§ What to work on
Extract exactly and only the lines from the one containing "[0:00.00-0:00.90]" through the end of the entries below. Pictures should not appear in the copy.
════════
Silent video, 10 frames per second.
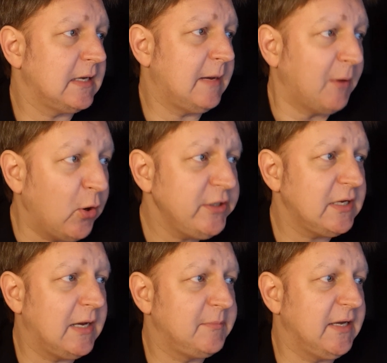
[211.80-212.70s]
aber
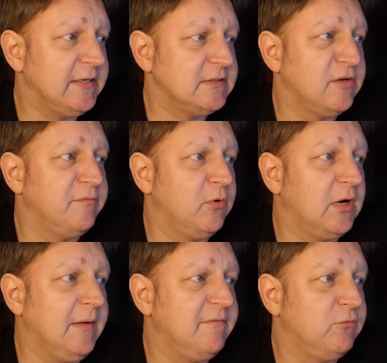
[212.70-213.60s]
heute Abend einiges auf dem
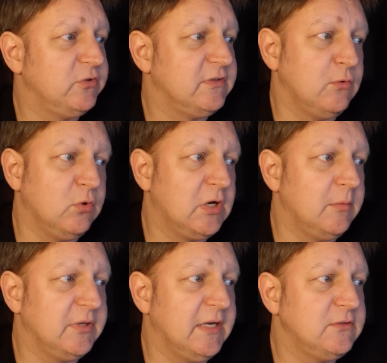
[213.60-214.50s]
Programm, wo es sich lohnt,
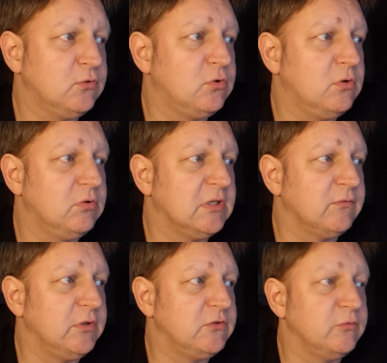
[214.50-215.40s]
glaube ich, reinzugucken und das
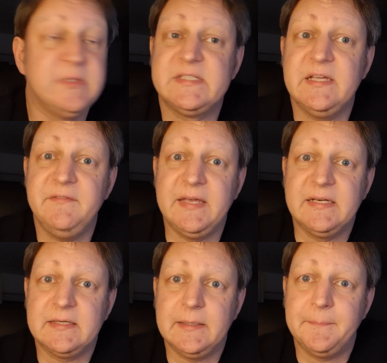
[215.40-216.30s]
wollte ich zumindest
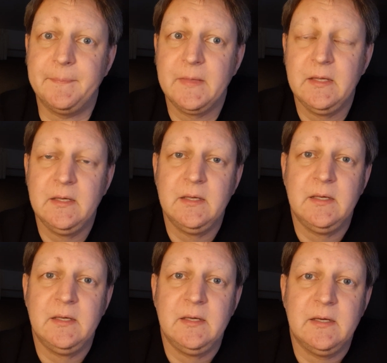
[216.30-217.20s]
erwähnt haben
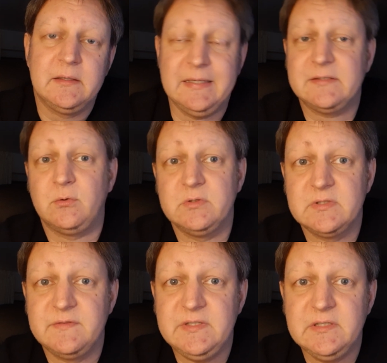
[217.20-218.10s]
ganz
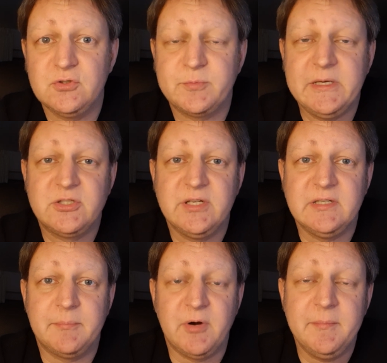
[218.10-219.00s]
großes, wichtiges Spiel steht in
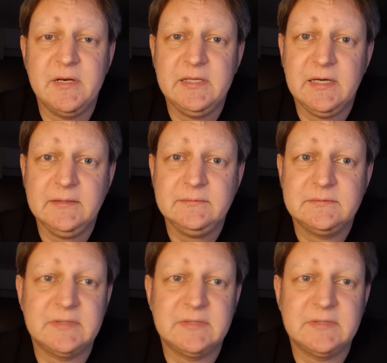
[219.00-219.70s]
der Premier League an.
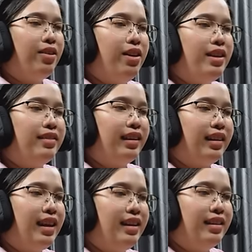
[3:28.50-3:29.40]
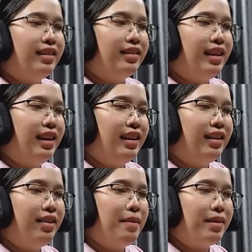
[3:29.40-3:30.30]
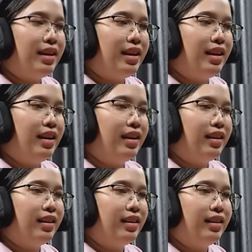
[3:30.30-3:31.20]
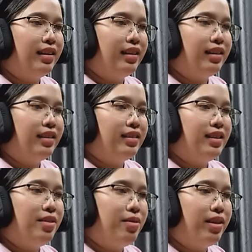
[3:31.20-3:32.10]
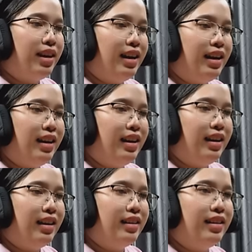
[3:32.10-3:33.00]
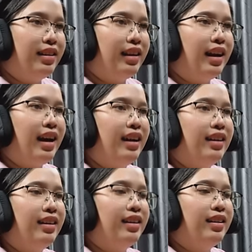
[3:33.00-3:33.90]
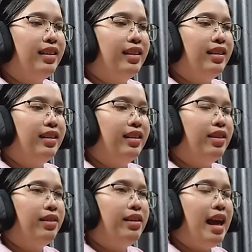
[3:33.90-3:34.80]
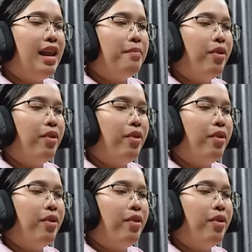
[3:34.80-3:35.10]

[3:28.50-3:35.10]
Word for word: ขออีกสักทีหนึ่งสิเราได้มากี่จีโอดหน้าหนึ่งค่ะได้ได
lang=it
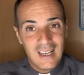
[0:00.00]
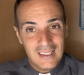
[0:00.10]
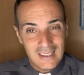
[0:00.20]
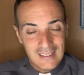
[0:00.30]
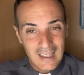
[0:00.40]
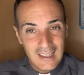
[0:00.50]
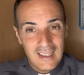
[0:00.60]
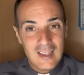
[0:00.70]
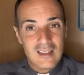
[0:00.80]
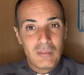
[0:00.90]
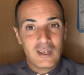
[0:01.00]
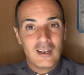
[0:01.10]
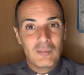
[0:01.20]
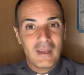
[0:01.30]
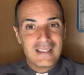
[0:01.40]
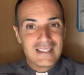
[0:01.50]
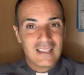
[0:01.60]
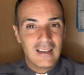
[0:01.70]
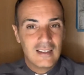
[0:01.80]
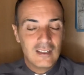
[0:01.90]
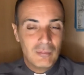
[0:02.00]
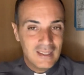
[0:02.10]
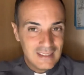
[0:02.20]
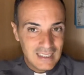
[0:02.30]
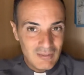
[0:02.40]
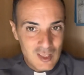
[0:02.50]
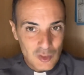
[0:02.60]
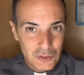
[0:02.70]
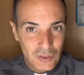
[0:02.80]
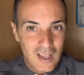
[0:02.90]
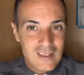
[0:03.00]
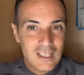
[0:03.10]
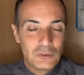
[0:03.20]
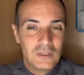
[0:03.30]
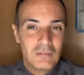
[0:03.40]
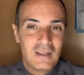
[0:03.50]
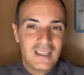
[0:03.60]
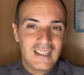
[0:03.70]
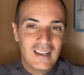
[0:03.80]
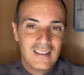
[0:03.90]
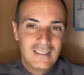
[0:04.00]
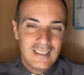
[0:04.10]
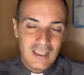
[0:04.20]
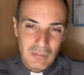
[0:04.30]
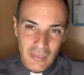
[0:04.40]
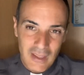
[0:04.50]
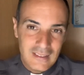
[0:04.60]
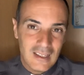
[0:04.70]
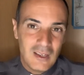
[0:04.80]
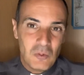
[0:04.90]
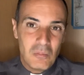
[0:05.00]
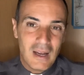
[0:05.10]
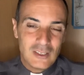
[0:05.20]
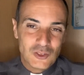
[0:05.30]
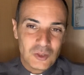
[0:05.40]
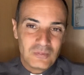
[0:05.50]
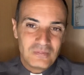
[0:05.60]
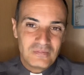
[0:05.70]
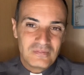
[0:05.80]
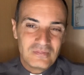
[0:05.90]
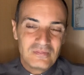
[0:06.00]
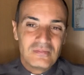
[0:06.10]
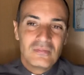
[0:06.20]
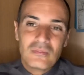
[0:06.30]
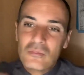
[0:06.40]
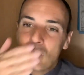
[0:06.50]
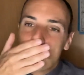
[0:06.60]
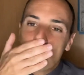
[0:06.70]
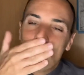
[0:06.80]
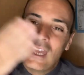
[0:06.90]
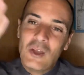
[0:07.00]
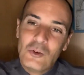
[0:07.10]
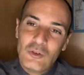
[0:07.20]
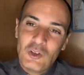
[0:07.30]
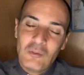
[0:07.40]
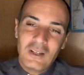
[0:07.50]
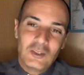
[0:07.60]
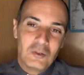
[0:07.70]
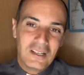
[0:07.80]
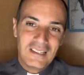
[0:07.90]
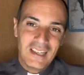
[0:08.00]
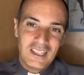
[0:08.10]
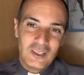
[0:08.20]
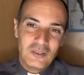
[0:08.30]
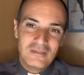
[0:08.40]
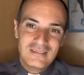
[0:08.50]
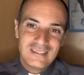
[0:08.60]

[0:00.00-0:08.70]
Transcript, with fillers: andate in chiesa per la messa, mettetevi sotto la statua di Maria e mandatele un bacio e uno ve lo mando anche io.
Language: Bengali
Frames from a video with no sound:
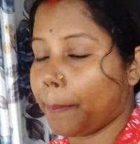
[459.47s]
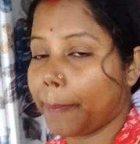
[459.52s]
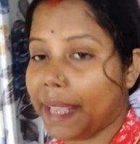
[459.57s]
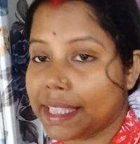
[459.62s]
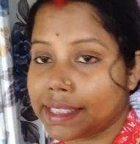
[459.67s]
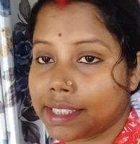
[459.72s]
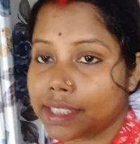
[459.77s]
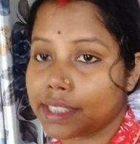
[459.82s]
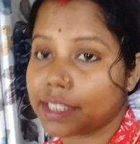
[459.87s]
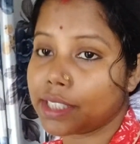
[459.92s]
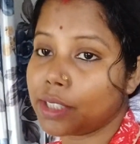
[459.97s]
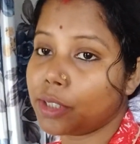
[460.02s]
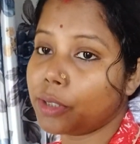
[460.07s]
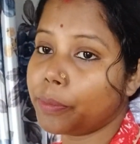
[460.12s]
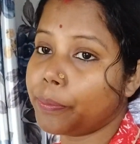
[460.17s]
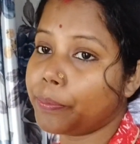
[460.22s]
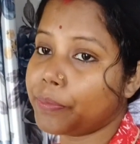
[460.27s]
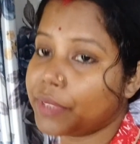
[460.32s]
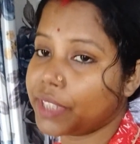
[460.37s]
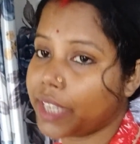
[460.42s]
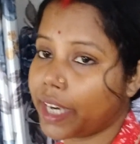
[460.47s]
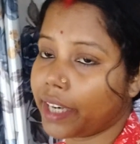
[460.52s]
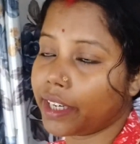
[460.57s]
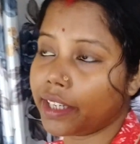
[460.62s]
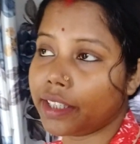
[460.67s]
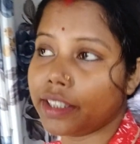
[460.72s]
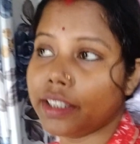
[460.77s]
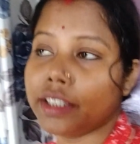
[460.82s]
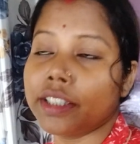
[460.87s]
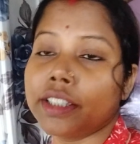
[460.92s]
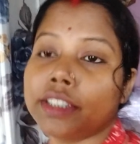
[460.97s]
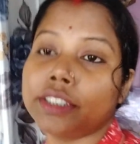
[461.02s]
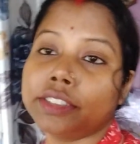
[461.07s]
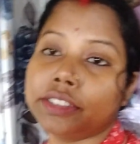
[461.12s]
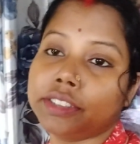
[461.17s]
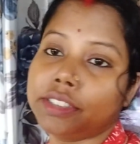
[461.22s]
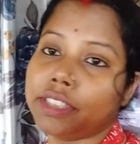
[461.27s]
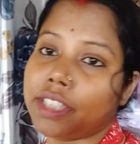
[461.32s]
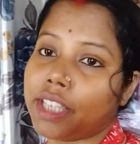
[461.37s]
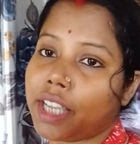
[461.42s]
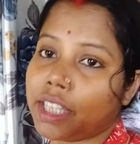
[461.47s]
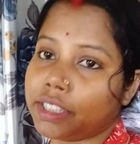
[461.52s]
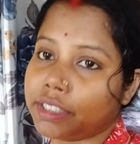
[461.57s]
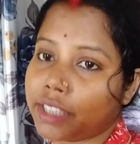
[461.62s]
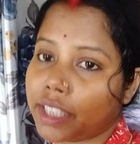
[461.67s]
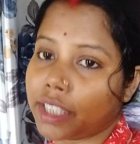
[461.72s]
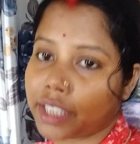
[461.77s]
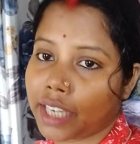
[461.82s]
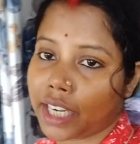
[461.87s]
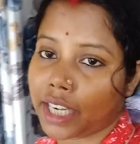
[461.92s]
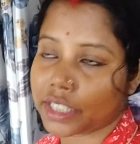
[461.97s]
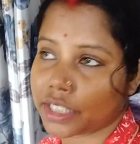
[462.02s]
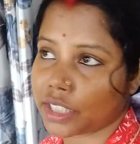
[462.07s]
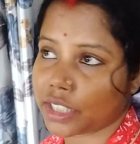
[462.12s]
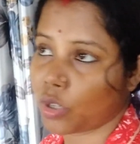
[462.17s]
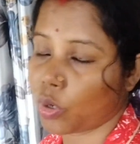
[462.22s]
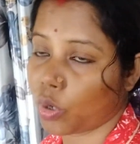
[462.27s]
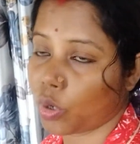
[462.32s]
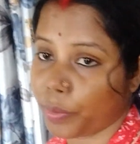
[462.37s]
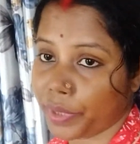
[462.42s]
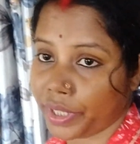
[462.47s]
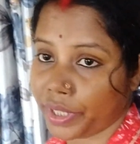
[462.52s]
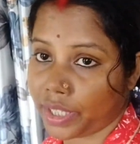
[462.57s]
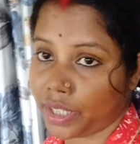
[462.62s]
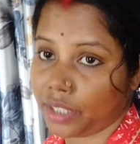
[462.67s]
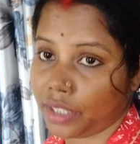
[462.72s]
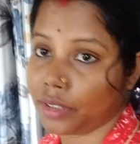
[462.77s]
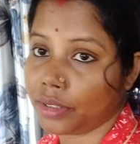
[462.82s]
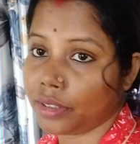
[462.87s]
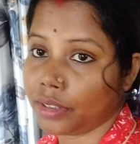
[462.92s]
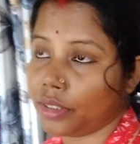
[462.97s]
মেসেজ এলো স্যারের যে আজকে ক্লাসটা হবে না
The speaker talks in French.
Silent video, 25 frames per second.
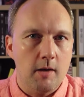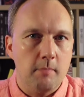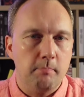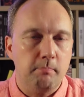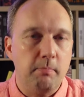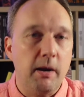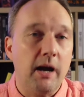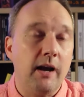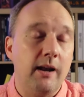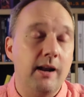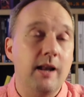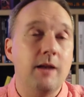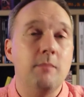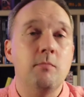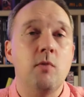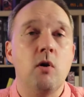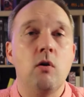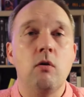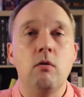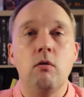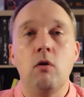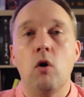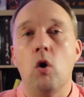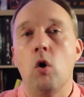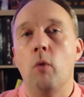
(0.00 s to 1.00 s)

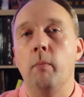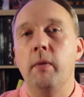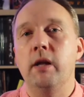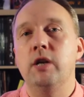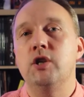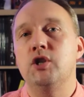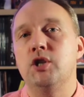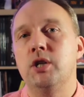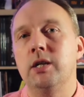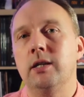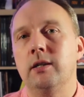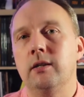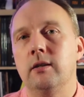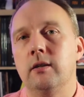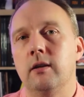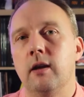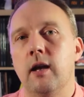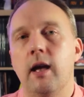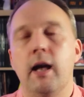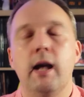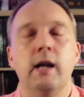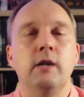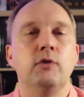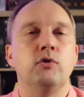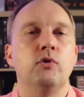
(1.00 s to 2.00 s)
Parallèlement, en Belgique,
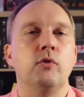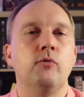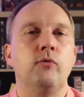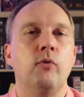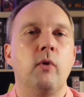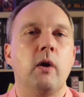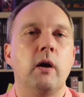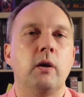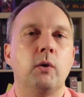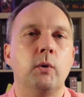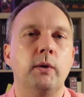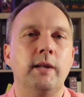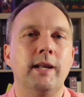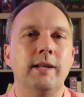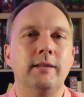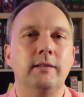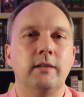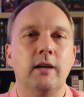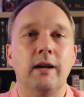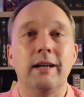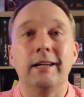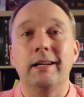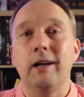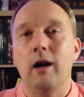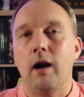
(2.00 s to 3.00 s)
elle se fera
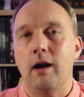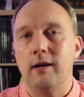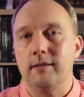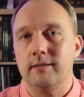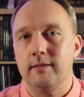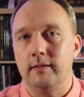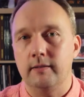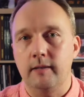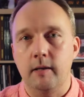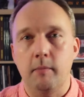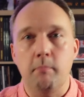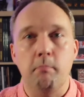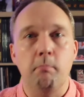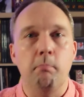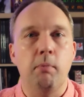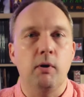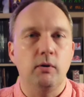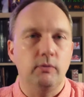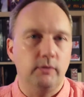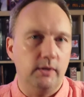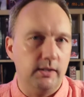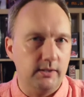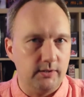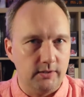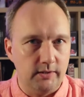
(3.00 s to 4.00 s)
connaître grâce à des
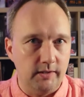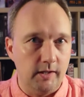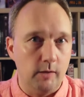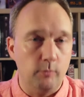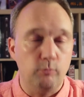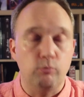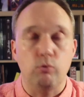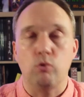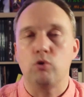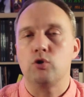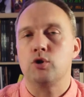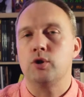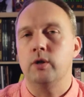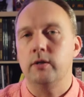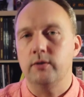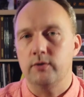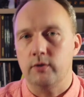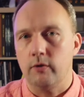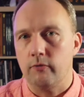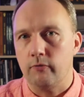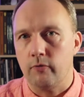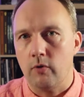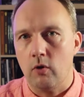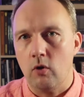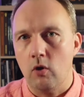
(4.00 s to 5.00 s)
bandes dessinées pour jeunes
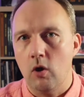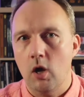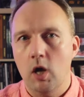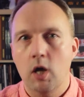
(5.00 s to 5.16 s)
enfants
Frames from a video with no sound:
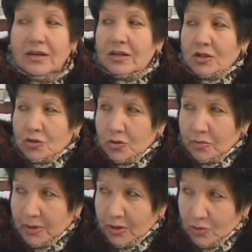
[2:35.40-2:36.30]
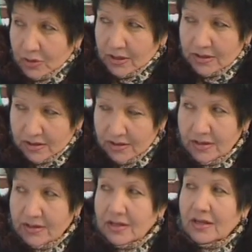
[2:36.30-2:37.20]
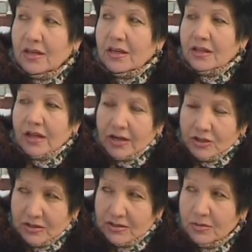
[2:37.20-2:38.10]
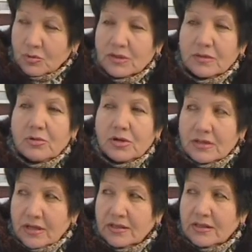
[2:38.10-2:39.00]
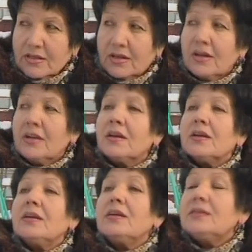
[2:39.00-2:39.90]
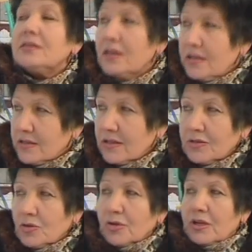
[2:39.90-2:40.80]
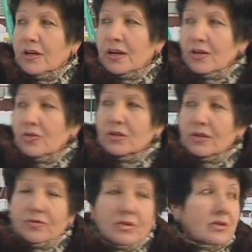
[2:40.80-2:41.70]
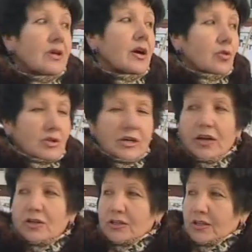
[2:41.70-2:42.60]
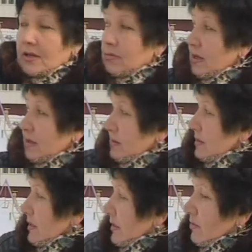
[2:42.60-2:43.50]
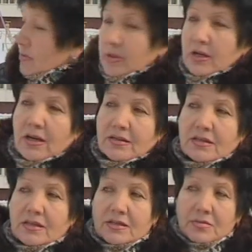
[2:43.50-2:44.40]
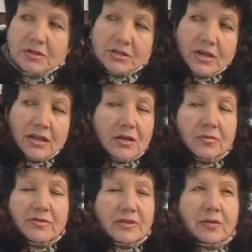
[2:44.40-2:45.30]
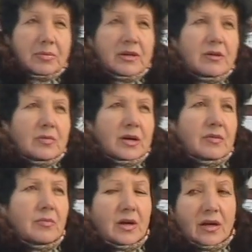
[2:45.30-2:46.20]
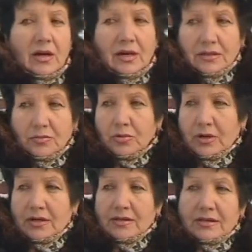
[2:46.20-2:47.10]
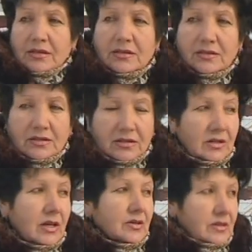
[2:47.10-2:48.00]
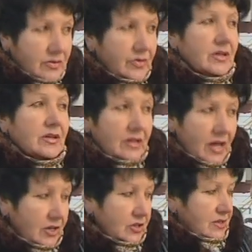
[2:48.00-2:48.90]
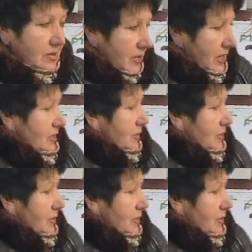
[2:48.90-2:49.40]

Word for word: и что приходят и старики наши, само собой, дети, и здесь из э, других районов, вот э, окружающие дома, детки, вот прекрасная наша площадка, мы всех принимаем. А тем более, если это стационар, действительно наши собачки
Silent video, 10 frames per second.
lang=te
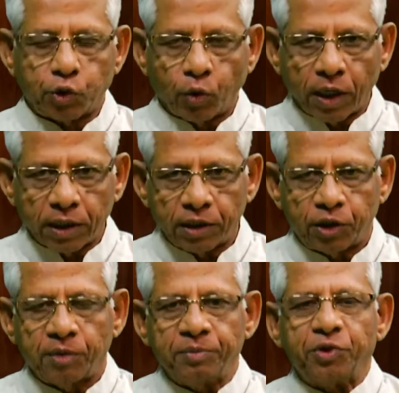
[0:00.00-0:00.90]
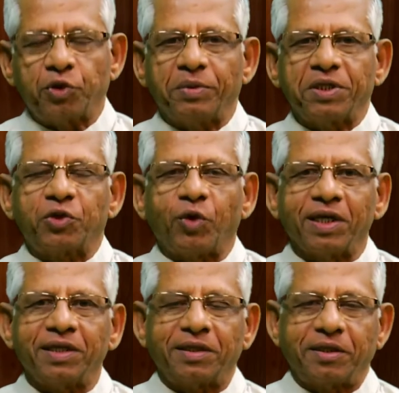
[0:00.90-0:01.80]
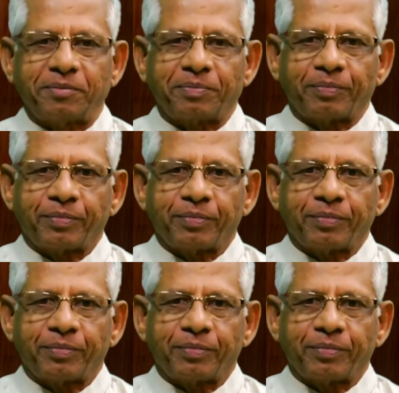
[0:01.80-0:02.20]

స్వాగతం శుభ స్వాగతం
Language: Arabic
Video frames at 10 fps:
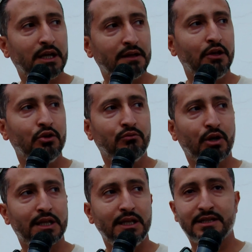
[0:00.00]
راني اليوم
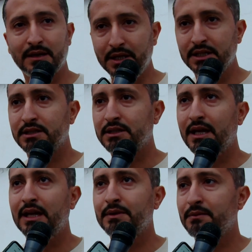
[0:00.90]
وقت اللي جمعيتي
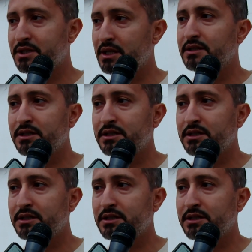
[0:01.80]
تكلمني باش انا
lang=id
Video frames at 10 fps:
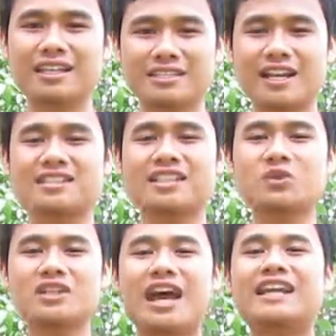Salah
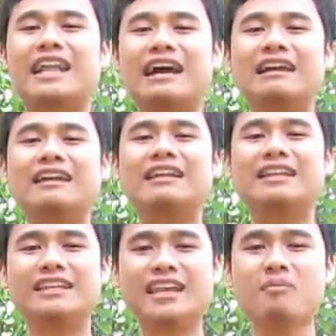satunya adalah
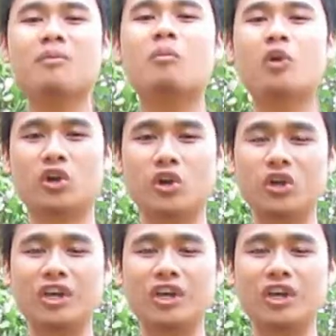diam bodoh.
════════
§ Answer section
[0:00.00-0:00.90]
[0:00.90-0:01.80]
[0:01.80-0:02.20]

స్వాగతం శుభ స్వాగతం
Language: Arabic
Video frames at 10 fps:
[0:00.00]
راني اليوم
[0:00.90]
وقت اللي جمعيتي
[0:01.80]
تكلمني باش انا
lang=id
Video frames at 10 fps:
Salah
satunya adalah
diam bodoh.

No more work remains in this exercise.